The councillor added: “I was actually disgusted that political party game-playing was going on.

“It was more about making a political statement about the Scottish Government, that’s what I felt, it was a political desire to go with an increase.

"It was more about making a political statement about the SNP government and it was getting too political. ”

She continued: “People are looking in here, it’s a cost of living crisis, people are struggling. They look at the council and they don’t have a clue what we’re all arguing about.

“I could not agree to tax a community to make a party political point and I understand why they might be annoyed at the Scottish Government and we need to tell them to stop ring-fencing our grant because the argument is the best choices are made when it’s nearer the people it needs to help. Let us make our own choice.”  

During the same meeting, McCabe also boasted that he had told his party’s higher-ups that he would make the decisions, “not them”.

“I stand up to my party,” he said.

“I got phone calls saying we shouldn’t be raising council tax, but I told my party leadership we will make the decisions, not them.”

We previously told how SNP MSP Stuart McMillan wrote to the Scottish Government regarding Inverclyde’s plans to defy the freeze, asking about what the impact of this hike could be on the local authority’s settlement.

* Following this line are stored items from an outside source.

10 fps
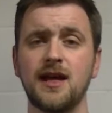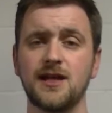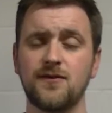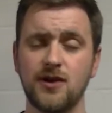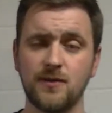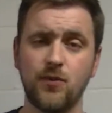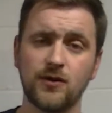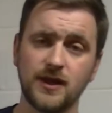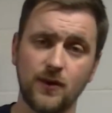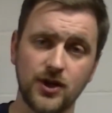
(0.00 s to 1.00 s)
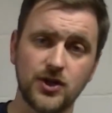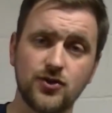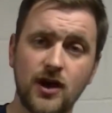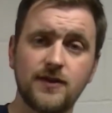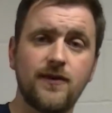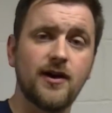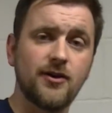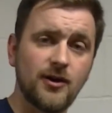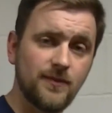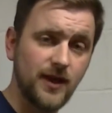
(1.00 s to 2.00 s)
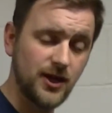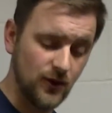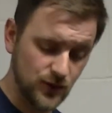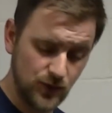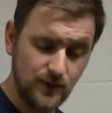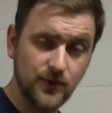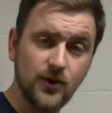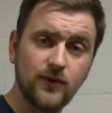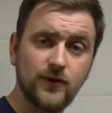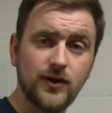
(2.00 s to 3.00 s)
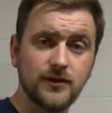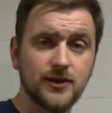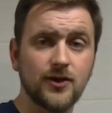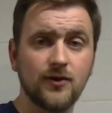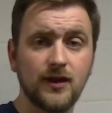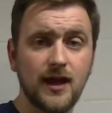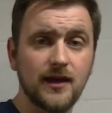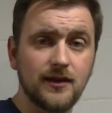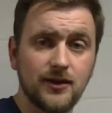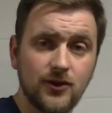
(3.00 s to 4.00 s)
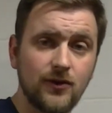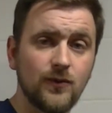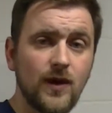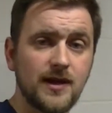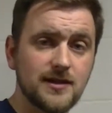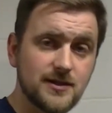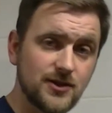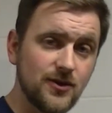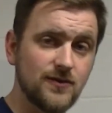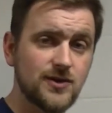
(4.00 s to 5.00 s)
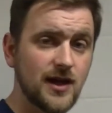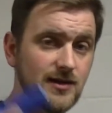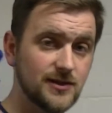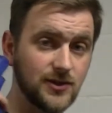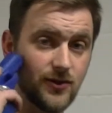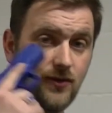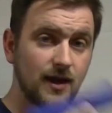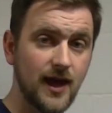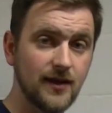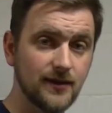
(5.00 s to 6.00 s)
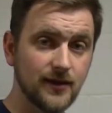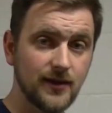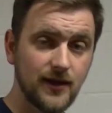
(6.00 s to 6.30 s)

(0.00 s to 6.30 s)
it's very important that when you draw the firearm that you don't sweep your own foot, your own leg, your own waist, your own chest, your own head.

The National: Deputy First Minister Shona Robison has called for transparency (Jane Barlow/PA)

In her response, Robison (above) indicated Inverclyde’s share of additional money “would be around £2.9m” if it implements the freeze.

The 8.2% increase meanwhile is projected to raise an additional £2.87m by comparison.

The Finance Secretary said: “As such, it is clear that Inverclyde Council is being offered funding for a council tax freeze that is approximate equivalent value to the 8.2% council tax increase that has been proposed by the Labour group.”

Stephen McCabe response

Responding to the allegations of misogyny, McCabe said he "refutes the entirely malicious allegation in the strongest possible terms".

"I do not have a misogynistic bone in my body. It is also too easy for people to make these types of hurtful allegations for purely political reasons," he said. 

He added that it is "common knowledge Councillor Quinn" is not his biggest fan. 

McCabe continued: "The meeting descended into chaos when Councillor Quinn sought to make an amendment that she hadn’t prepared in advance of the meeting. She had clearly held discussions with the SNP Group in advance however because several of their Councillors indicated they would support her amendment without even hearing the wording.

"We then had a lengthy adjournment while Councillor Quinn and one of the SNP councillors tried to agree the wording of an amendment with the help of the council’s head of legal.

"After the meeting resumed Councillor Quinn moved her amendment and it was seconded by the SNP Councillor.

"The movers of the SNP motion – Councillors Christopher Curley and Pam Armstrong – were asked in turn to confirm they were withdrawing the SNP budget in favour of Councillor Quinn’s amendment.

"Rather than both simply say yes, they tried to make speeches and I interjected on both occasions to the effect that all that was needed were yes or no answers. They had already spoken at length when moving the SNP amendment."